WORKING MEN OF ALL COUNTRIES, UNITE! Written in 1848 by political theorists Karl Marx and Friedrich Engels, The Communist Manifesto has since been recognized as one of the world's most influential political manuscripts. Commissioned by the Communist League, it laid out the League's purposes and program. It presents an analytical approach to the class struggle (historical and present) and the problems of capitalism, rather than a prediction of communism's potential future forms.
The seminal work contains Marx and Engels' theories about the nature of society and politics, that in their own words, "The history of all hitherto existing society is the history of class struggles".
The book also briefly features their ideas for how the capitalist society of the time would eventually be replaced by socialism, and then eventually communism.
'The Communist Manifesto' is an attempt to explain the goal of communism as well as the theory underlying the communist movement. It argues that class struggles and the exploitation of the lower class are the motivating factors behind historical developments leading to the communist movement. Marx insisted that his brand of socialism was different from others because it was scientifically based in the objective study of history, which he saw as a continuous process of change and transformation. Just as feudalism evolved into mercantilism and then capitalism, capitalism would inevitably give way to its logical successor, socialism, as the necessary result of class struggle.
Marx discusses modern industrial society, which is characterized by class conflict between the bourgeoisie (the employers of the wage laborers and the owners of the means of production) and the proletariat (the wage-laborers who do not have their own means of production and therefore must sell their own labor in order to survive). The productive forces of capitalism, he argues, are quickly ceasing to be compatible with this exploitative relationship and therefore the proletariat will lead a revolution different from any previous revolution. Where previous revolutions simply reallocated property in favor of the new ruling class, this revolution would have the proletariat destroying all ownership of private property, which would cause social classes to disappear and a classless society to arise. Marx argues that this development is inevitable and that capitalism is inherently unstable. The Communists intend to promote this revolution and will promote the parties and associations that are moving history towards this natural conclusion. The elimination of social classes cannot come about through reforms or changes in government, but has to happen through a revolution.
'The Communist Manifesto' concludes with a discussion about the role of the Communists as they work with other parties and ends with a rallying cry: "Let the ruling classes tremble at a Communistic revolution.

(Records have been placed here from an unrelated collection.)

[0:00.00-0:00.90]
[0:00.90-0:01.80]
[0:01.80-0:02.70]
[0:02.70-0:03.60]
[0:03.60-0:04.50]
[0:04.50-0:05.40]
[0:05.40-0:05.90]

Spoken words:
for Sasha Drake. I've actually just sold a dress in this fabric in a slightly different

The proletarians have nothing to lose but their chains. They have a world to win. WORKING MEN OF ALL COUNTRIES, UNITE!"
About the Author: Karl Heinrich Marx (5 May 1818 - 14 March 1883) was a German philosopher, economist, sociologist, historian, journalist, and revolutionary socialist. Marx's work in economics laid the basis for the current understanding of labour and its relation to capital, and has influenced much of subsequent economic thought. He published numerous books during his lifetime, the most notable being 'The Communist Manifesto' (1848) and 'Das Kapital' (1867-1894).

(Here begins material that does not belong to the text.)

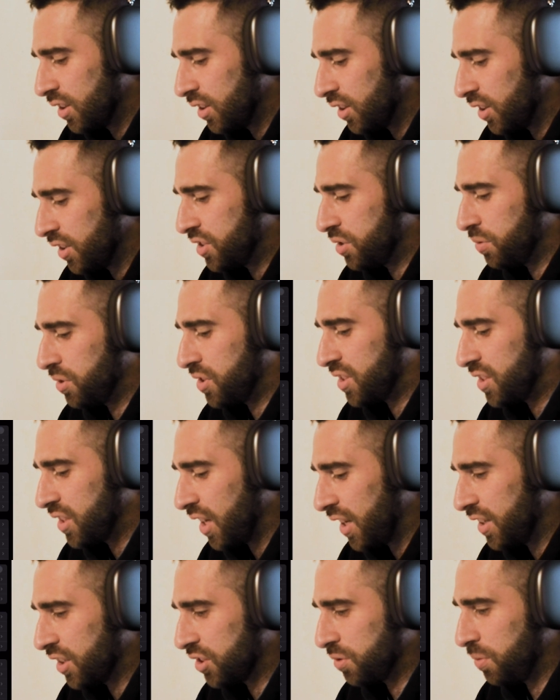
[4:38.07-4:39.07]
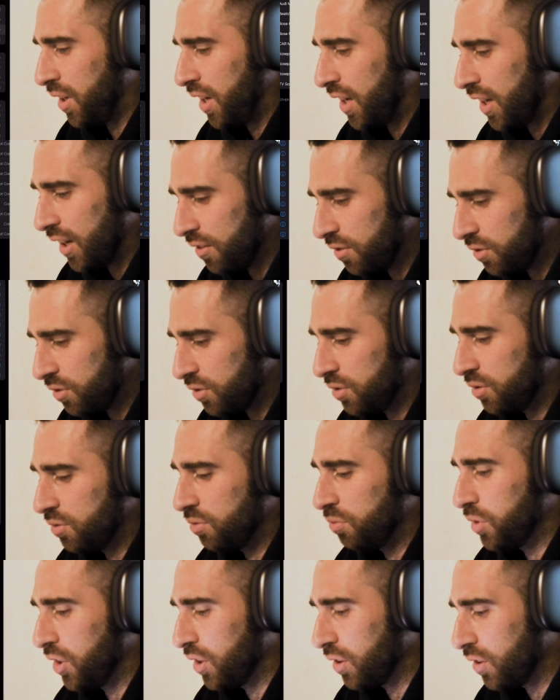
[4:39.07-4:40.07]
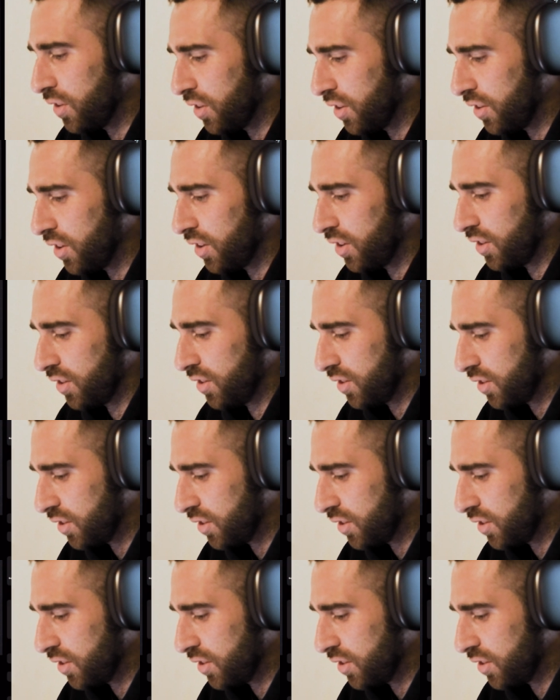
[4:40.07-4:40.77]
Let's see what settings we have when we go to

Born into a wealthy middle-class family in Trier in the Prussian Rhineland, Marx studied at the University of Bonn and the University of Berlin, where he became interested in the philosophical ideas of the Young Hegelians. After his studies, he wrote for a radical newspaper in Cologne, and began to work out his theory of dialectical materialism. He moved to Paris in 1843, where he began writing for other radical newspapers and met Friedrich Engels, who would become his lifelong friend and collaborator.
In 1849 he was exiled and moved to London together with his wife and children where he continued writing and formulating his theories about social and economic activity.

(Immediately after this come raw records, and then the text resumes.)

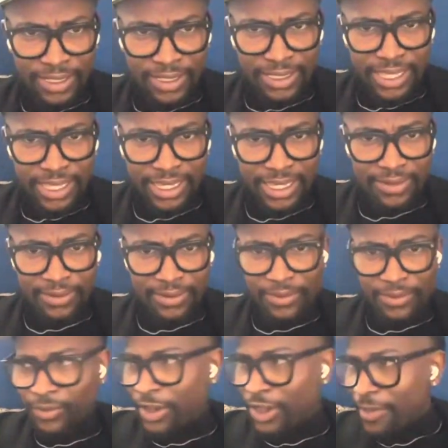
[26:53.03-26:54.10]
Like,
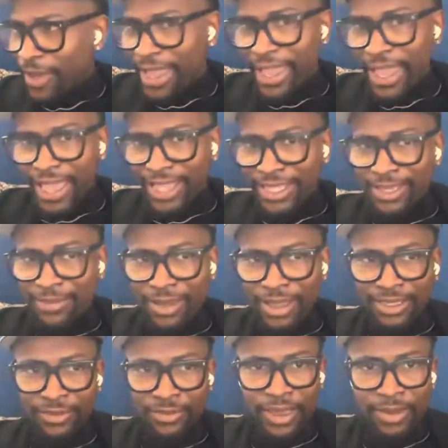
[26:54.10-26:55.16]
where am I at? Am I
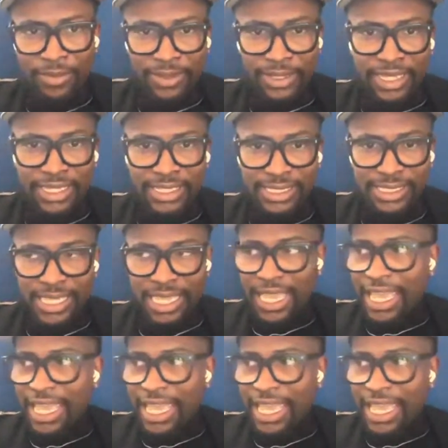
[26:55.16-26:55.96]
at the right place?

Marx's theories about society, economics and politics - collectively known as Marxism - hold that human societies progress through class struggle: a conflict between an ownership class that controls production and a dispossessed labouring class that provides the labour for production. He called capitalism the "dictatorship of the bourgeoisie," believing it to be run by the wealthy classes for their own benefit; and he predicted that, like previous socioeconomic systems, capitalism produced internal tensions which would lead to its self-destruction and replacement by a new system: socialism.
Marx argued that class antagonisms under capitalism between the bourgeoisie and proletariat would eventuate in the working class' conquest of political power in the form of a dictatorship of the proletariat and eventually establish a classless society, socialism or communism, a society governed by a free association of producers. Along with believing in the inevitability of socialism and communism, Marx actively fought for their implementation, arguing that social theorists and underprivileged people alike should carry out organised revolutionary action to topple capitalism and bring about socio-economic change. Marx has been described as one of the most influential figures in human history.